This act ensures the continuation of the Hollings Manufacturing Extension Partnership (MEP) and mandates a key function within the National Institute of Standards and Technology (NIST).
Sharice Davids
Representative
KS-3
The Defend American Manufacturing Act ensures the continued operation of the Hollings Manufacturing Extension Partnership (MEP) beyond 2024 by mandating the Secretary of Commerce to renew and award grants to MEP centers annually. This legislation also amends the NIST Act to convert a previously optional action for NIST into a mandatory requirement. Overall, the bill strengthens support for domestic manufacturing infrastructure.
The newly introduced 'Defend American Manufacturing Act' is short, sweet, and focused on one thing: locking in support for American manufacturing through a program called the Hollings Manufacturing Extension Partnership (MEP). This isn’t about launching a new initiative; it’s about making sure a successful existing one doesn’t fade away, providing certainty for thousands of small and mid-sized factories across the country.
Starting in fiscal year 2025, Section 2 of this Act essentially makes the MEP program mandatory. The MEP is a national network of centers—one in every state plus Puerto Rico—that helps local manufacturers adopt new technology, improve efficiency, and develop their workforce. Think of them as business coaches and technical consultants for your local machine shop or food processing plant. Before this bill, the Secretary of Commerce had the authority to continue awarding grants to these centers, but it wasn’t an ironclad requirement.
Now, the Secretary of Commerce (acting through the National Institute of Standards and Technology, or NIST) must compete, renew, and award these grants annually. The only way this program stops is if Congress completely fails to pass the necessary funding appropriations for the Department of Commerce’s Industrial Technology Services budget line. For the small business owner running a factory in Ohio or California, this means the technical assistance they rely on to stay competitive against overseas rivals is effectively guaranteed to continue, offering much-needed stability for long-term planning and investment.
Section 3 of the Act makes a small but significant tweak to the National Institute of Standards and Technology Act. It changes one word in Section 25(e)(1) of the existing law: replacing “may” with “shall.” In legislative language, this is the difference between an optional task and a mandatory duty. While the bill doesn't spell out exactly what action this refers to, the effect is clear: a previously discretionary action that NIST could choose to take is now something they are required to do.

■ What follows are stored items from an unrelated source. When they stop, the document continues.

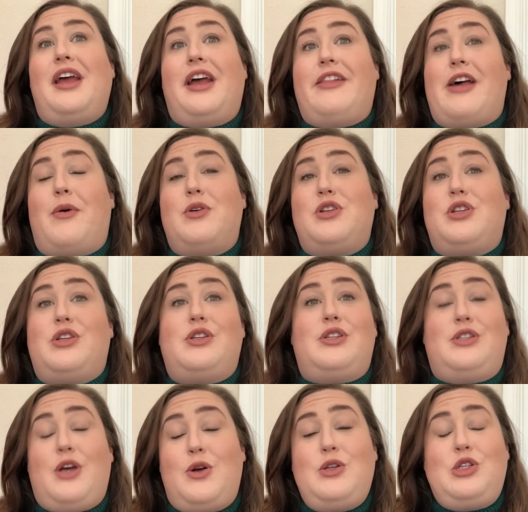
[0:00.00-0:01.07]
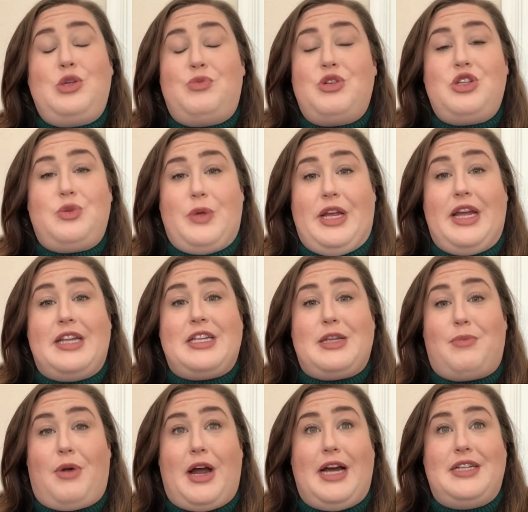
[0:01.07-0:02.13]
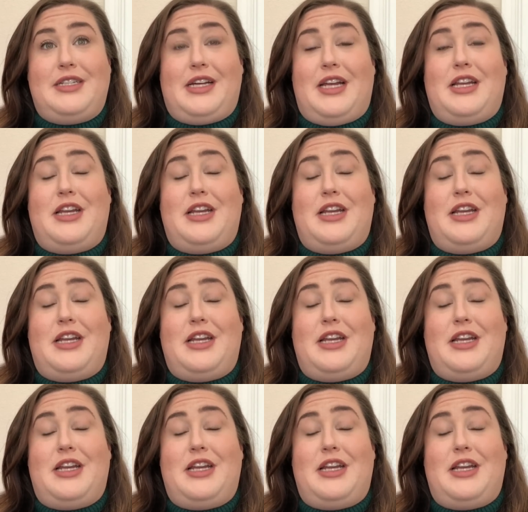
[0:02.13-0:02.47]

and that was so super sweet and surprising. IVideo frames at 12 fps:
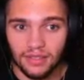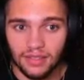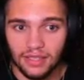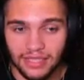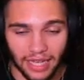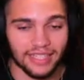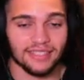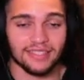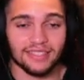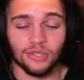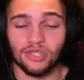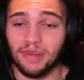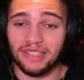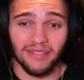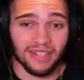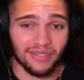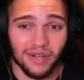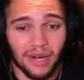Nice. Choice specs
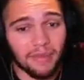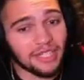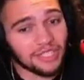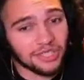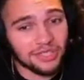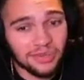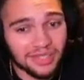flashfire. I mean, it should do the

This procedural change strengthens the operational requirements placed on NIST regarding the MEP program. It reinforces the commitment to the program by removing administrative wiggle room. For everyday people, this means the federal agency tasked with supporting manufacturing will have less flexibility to deprioritize or scale back a specific action related to the MEP, ensuring that the resources intended to help American factories stay modern and competitive are actually deployed as intended.